A student arrived for a lesson this morning with the last movement of Hans Ulrich Staeps’s Virtuose Suite (1961) on her agenda. Recorder players will know this composer’s name – at least, I hope they will – but very few other musicians will have heard of him. On the teaching faculty at the Vienna Conservatory for much of his life, Staeps wrote a lot of good music for the recorder, usually in a neo-baroque style with a liberal dash of neo-impressionism – sounding like a good Austrian who holidayed just enough in Paris. He wrote solos, duets, trios and works for larger ensembles of recorders, as well as a fair bit of chamber music incorporating keyboard, guitar and other instruments. I first encountered his music during my earliest experiences of consort playing at age ten or eleven, and more recently included a couple of his works on a recording of mid-twentieth-century repertoire, Fruit of a Different Vine. His Reihe kleiner Duette (A Series of Little Duets) is a particular delight, a bit like Kandinsky for the ears.
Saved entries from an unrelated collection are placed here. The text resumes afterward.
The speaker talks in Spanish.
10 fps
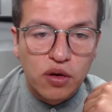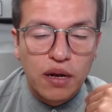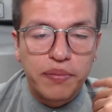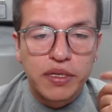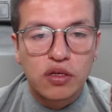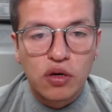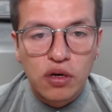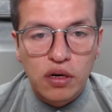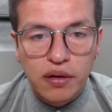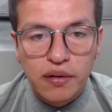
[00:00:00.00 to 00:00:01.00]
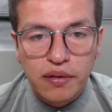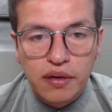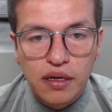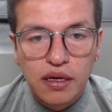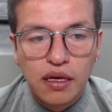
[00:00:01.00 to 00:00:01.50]
del pistón,
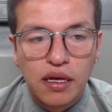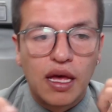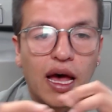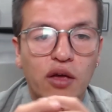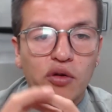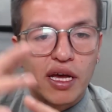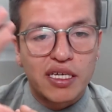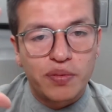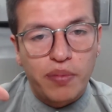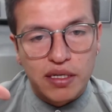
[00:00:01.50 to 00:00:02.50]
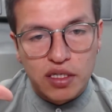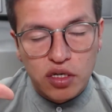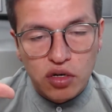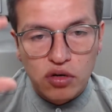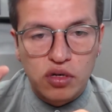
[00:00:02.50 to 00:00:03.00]
hay una
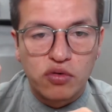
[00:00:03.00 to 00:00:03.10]
expansión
Many of Staeps’s pieces are dedicated to his students, and in the case of the Virtuose Suite each of its four solo movements are dedicated to a different person. This morning my student was valiantly tackling the final and most challenging movement, Presto Possible, a blistering two-page exercise in double tonguing. It does contain a few less frenetic moments but the main point is to dazzle and amaze without self-combusting, following in the ‘grand finale’ tradition. This particular movement was dedicated to Linde Höffer von Winterfeld (1919-1993), she of the elegant, nobility-tinged name who went on to write method books, studies and articles on recorder literature, and to edit a lot of music. She was another devoted pedagogue, though perhaps she went just a tad too far when she provided us all with 199 Thumb Exercises. Call me lazy or undisciplined, but wouldn’t forty have been enough?
When I was twelve I met Hans Ulrich Staeps at a music education conference in Toronto. Upon our introduction he said something nice to me and patted my head, a gesture I could have done without because it made me feel half my age, but I really loved his little Triludi trios so I more or less forgave him. He was also the first Fancy Recorder Person (FRP) I ever met. I was at the conference to play in some sort of student performance for my recorder teacher Isabel Smaller, a devoted educator who spent her working life driving around the city to teach at one or two different schools every day of the week. I have vivid memories of random plastic recorders, instrument cases and sheet music strewn across the back seat of her white Volkswagen beetle. More on Isabel later.
That last movement of the Virtuose Suite was on my program for a Canada Council audition at one of the critical moments of my nascent career, and I think it was that movement that convinced the jury on my behalf; but that’s another story too.
The Virtuose Suite is available from your favourite music publisher.